創造と環境

コピーライター西尾忠久による1960年〜70年代アメリカ広告のアーカイブ

(91)いわゆる「DDBルック」を語る(1)

     前DDBクリエイティブ・マネジメント・スーパバイザー ポーラ・グリーン
     (1969年退社 グリーン・ドロマッチ社をDDBの隣のビルに設立)

『MC』誌1969年6月号の記事、ご当人の了解をとって拙編『DDBドキュメント』(誠文堂新光社 ブレーンブックス 1970.11.10)に翻訳・掲載したものです。

実際に感じたことをエイビスの広告に盛りこんだ


問い「さて、この対談の題をどうつけたらいいでしようね、『ポーラ・グリーンばどんなに一所懸命にやっているか』なんてのはどうです?」


注:ポーラ・グリーン夫人は1962年に、アートディレクターのヘルムート・クローン氏のチームでエイビス・レンタカーのNo.2キャンペーンを創造し、20世紀最高の2つの広告のキャンペーンのうちの1つと評価・賞賛されている。そのメイン・フレーズの We try harder をもじったタイトルを提案)。

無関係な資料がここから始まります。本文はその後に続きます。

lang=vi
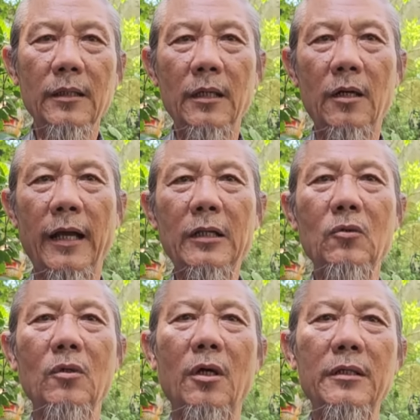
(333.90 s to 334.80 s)
Thì hồi nãy
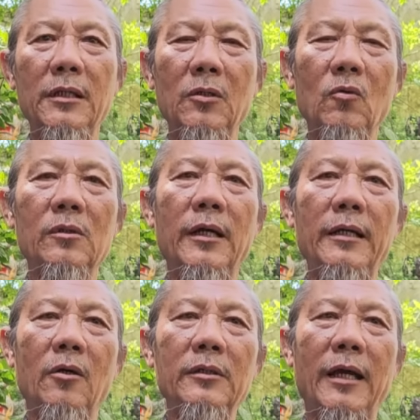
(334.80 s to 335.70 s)
tôi có nói nhìn của
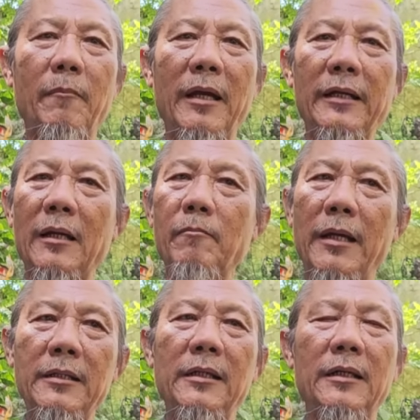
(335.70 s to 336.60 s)
thế đổi thai máy gắt
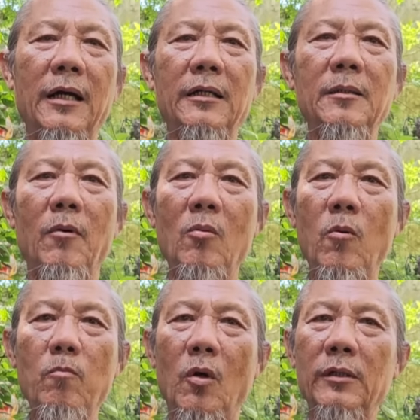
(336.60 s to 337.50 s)
máy thiên cơ thì mỗi
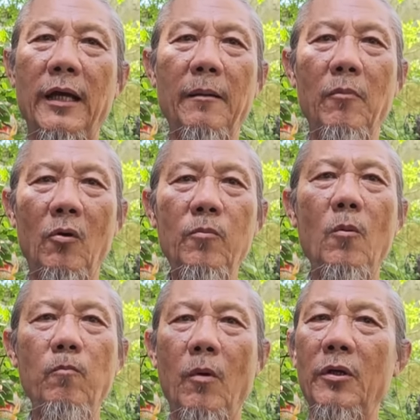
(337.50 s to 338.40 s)
phút
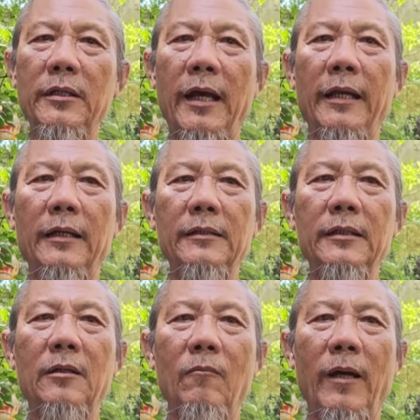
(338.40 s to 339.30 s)
mỗi thai á,
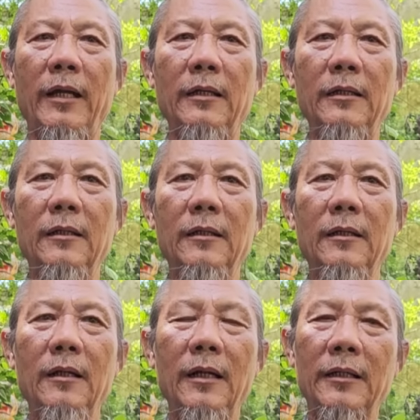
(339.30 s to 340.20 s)
chứ không phải đó
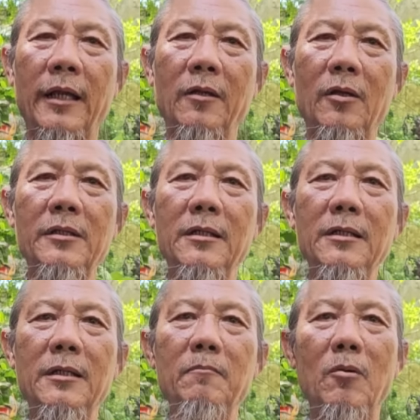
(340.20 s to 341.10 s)
là thầy nói
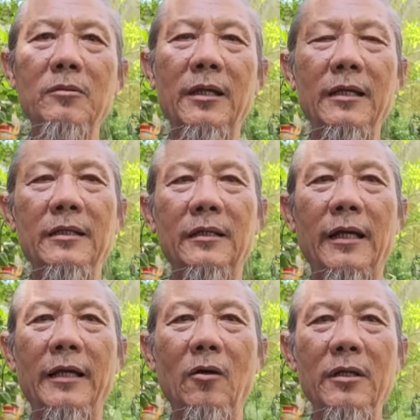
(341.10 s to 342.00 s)
chinh chinh bốn xế gì
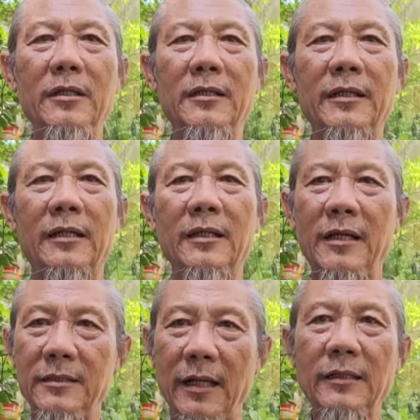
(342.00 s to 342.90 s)
tay đối nhìn trần
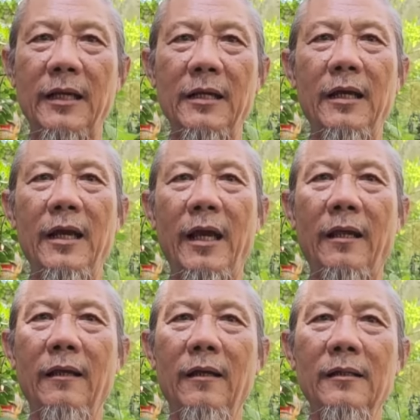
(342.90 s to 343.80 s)
thế sát thay ê
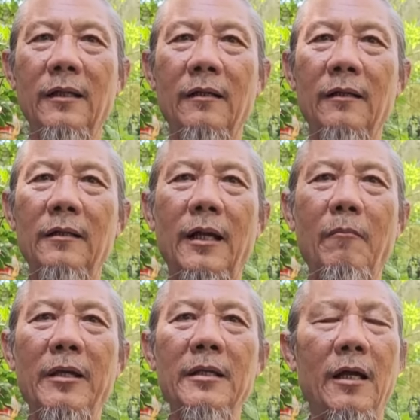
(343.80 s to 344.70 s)
hề. Thành thử ra
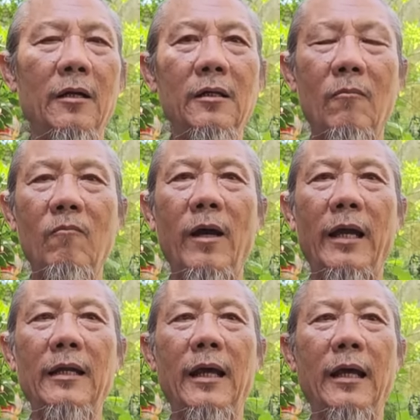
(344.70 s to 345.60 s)
bây giờ nó không
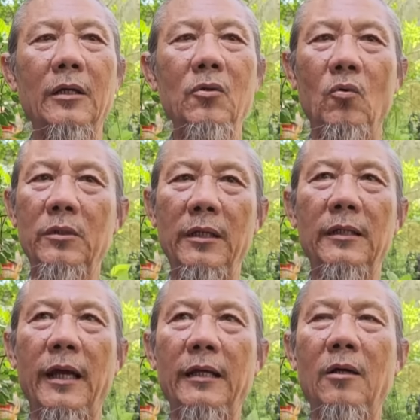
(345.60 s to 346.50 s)
phải là cái vụ thiên
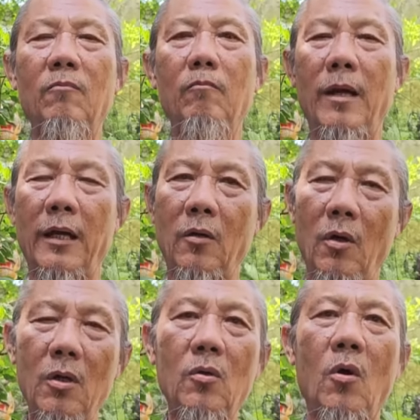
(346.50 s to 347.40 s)
tai không mà
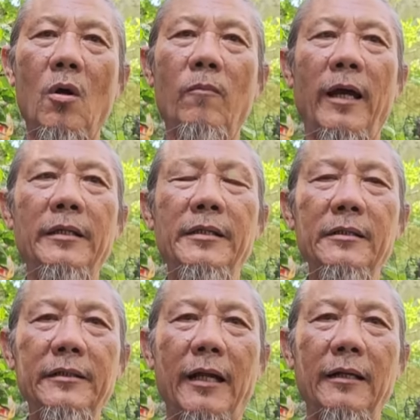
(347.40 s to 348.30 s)
nó còn phải
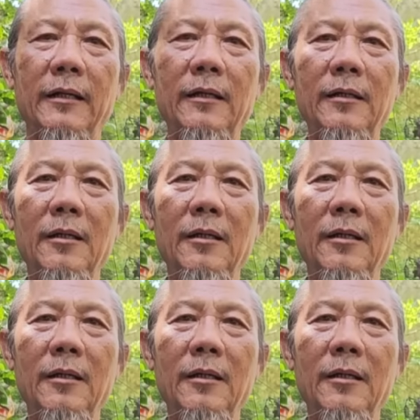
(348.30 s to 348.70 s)
chiến tranh nữa.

グリーン「それこそ、わたしの人生のストーリーですわ」


問い「実際のところのエイビスのシリーズはどうやってできたのか、話してくださいませんか。想像するところ、とてもこみいってるんじゃないかとみているんでいが---キャンペーン自体のことですよ」


グリーン「そうですね。わたしたち関係者全員が取材ミーティングに出席して、いろいろな質問をして、いろいろ突っつき回したり、詮索もしたりしました。そしてエイビスの人たちから、とてもフランクで実直な答えを得ることができました」


問い「クライアントからですか?」


グリーン「ええ、うそを言うクライアントがとても多いですよね。そういうクライアントは自分の医師や弁護士にもうそをつく人びとです。
でも、エイビスの人たちはみんな実直でしたよ。あの人たちは、自分たちがどういうふうになりたいか知っていると思えるほど、とても精力的でした。
わたしはこれはとてもエキサイティングだって思いましたわ。というのも、会社自体はかなりガタガタで、今にも壊れそうな体制になっていましたが、あの人たちは本当に頑張ろうと考えているのが、肌でひしひしと感じられたのです。彼らはとても知的な人たちで、何か魅かれるものを持ってしいました。その会社が何か持っているかいないかは、直感でわかるものでしょ?
あの人たちは、わたしたちに以前の広告代理店が制作した広告を見せてくれましたが、その広告には、サターディ・イブニング・ポスト誌始まって以来、最大のロゴが組まれてありました。それは、見開きを含む3ページの広告で、派手なものでした。
でも、彼らは『大きいこと』が必ずしも『よいこと』ではないと悟り始めたのでした。
わたしたちは考え抜きました。そしてとても偉大なアートディレクターもこのメンバーにいました。私たちはプッシュしてプッシュしまくり、ついに、わたしたちが実際に感じたことこそ、この機構のエッセンスであり、かつあの人たちが意図していることであるという結論に達したのです」


問い「そういうプロセスを経て、なんというか、ハンドルというか、ギミック(手品もどき)に達したのですね?」


グリーン「ギミックなんて呼ばないでくださいな」


問い「ほかに適切な言葉を思いつかなかったもので---」


グリーン「アイデアというんです」


>>(2)


もし、エスビスの車の中に
たばこの吸殻がありましたら、
苦情をお寄せください。
それは私たち自身のためになることですから。


私たちは前進するために、あなたのご協力を必要としているのです。エイビスは、この業界ではまだ2位にすぎません。ですから、私たちは一所懸命にやらなくてはならないのです。
たとえばそれが、グラブ・コンパートメントの中の地図がしるしで汚れていたり、お客さまを長く待たせすぎると思われるようなことであっても、私どもにお申しつけください。
肩をすくめたり、「仕方がないや」で済まさないでください。私たちを追いたててください。
当社の関係者は、ちゃんとわかっています。全員に通達してあるんです。全員が、フォードのスーパー・トルクのような生きのいい新車より少しでも劣るようなものをお渡しすることはできないことを知っています。
そして、すべての車は、中も外も完全に整備されていなければならないということも。
そうでなかったら、騒ぎたててください。
ニューヨークのメドウ氏がそうしてくださいました。この方は、ガムの包み紙を見つけて持ってきてくださったのです。